Local push-to-talk speech-to-text desktop app.
Hold a key, speak, release — the transcription is typed at your cursor.
Runs 100% offline using whisper.cpp.
Grab the latest build from the Releases page.
Debian / Ubuntu — .deb:
sudo apt install ./BVoice_0.1.2_amd64.deb
Fedora / RHEL / openSUSE — .rpm:
sudo dnf install ./BVoice-0.1.2-1.x86_64.rpm
After install you'll find BVoice in your application menu.

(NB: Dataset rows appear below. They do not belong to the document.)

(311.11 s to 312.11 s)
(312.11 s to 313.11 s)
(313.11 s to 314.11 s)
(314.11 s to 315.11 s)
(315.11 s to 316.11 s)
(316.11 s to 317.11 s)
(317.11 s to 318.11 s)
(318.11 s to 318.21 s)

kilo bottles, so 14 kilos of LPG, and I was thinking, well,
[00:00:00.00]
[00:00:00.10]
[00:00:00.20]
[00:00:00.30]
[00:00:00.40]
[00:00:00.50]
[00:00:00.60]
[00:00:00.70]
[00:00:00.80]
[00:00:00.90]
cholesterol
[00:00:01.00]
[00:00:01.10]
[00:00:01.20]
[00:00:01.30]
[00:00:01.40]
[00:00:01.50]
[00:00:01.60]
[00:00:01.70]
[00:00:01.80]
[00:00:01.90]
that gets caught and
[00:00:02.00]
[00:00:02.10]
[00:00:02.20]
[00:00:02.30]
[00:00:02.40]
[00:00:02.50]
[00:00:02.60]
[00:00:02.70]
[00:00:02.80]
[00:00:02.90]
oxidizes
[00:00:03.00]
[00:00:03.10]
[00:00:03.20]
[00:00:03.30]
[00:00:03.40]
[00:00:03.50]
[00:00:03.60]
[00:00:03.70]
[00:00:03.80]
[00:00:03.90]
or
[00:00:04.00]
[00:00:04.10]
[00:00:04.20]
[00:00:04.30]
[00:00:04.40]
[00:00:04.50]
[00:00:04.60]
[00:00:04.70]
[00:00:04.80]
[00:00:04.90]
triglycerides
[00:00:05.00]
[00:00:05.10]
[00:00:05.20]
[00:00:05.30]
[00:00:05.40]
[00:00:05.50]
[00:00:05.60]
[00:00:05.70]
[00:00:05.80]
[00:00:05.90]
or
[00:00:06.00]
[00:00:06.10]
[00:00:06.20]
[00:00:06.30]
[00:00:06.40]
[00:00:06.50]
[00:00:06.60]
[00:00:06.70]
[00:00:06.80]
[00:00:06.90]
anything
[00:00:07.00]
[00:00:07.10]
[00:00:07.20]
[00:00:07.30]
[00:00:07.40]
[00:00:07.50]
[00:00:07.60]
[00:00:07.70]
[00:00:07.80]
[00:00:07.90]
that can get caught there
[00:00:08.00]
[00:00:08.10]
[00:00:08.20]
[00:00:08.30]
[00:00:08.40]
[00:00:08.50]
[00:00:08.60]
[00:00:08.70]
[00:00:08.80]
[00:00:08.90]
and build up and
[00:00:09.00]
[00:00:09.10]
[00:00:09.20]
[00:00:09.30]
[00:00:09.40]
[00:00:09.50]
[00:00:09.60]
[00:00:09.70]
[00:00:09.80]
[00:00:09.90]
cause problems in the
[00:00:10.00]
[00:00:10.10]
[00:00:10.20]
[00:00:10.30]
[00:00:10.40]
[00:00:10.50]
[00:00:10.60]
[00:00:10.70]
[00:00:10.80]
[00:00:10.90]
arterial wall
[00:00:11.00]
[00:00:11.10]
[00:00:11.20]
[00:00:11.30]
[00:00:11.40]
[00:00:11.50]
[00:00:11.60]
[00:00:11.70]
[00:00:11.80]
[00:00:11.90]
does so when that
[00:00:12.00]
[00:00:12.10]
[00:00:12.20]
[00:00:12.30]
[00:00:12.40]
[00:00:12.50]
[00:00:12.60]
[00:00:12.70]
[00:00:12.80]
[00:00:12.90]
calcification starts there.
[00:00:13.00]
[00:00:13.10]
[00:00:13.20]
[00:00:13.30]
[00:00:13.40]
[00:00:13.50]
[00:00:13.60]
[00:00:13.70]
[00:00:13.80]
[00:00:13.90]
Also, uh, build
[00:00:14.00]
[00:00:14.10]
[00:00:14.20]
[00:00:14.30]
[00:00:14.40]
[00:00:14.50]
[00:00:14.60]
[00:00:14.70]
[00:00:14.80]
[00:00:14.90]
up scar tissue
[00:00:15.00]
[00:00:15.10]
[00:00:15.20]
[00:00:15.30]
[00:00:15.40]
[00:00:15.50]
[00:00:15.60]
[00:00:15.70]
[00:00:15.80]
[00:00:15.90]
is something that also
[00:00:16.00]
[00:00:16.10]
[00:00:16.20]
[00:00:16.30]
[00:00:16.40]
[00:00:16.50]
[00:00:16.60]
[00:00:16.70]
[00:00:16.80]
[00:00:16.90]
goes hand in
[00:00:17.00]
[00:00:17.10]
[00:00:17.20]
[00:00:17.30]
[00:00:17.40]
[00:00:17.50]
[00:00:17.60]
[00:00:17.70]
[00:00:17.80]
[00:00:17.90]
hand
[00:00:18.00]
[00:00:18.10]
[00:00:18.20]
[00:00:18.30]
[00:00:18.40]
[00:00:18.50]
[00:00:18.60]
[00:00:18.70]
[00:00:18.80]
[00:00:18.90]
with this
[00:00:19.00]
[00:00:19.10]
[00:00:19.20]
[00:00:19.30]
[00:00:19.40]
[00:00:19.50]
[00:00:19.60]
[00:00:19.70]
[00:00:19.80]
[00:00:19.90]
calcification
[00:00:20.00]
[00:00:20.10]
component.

On first launch the selected whisper model (~75–466 MB) downloads to ~/.local/share/bvoice/models/.
The packages declare a runtime dependency on xdotool — used to type the transcription at the cursor.
To uninstall, the registered package name is b-voice (the bundler kebab-cases BVoice):
sudo apt remove b-voice # Debian / Ubuntu
sudo dnf remove b-voice # Fedora / RHEL / openSUSE
The terminal command is still bvoice — only the package name carries the hyphen.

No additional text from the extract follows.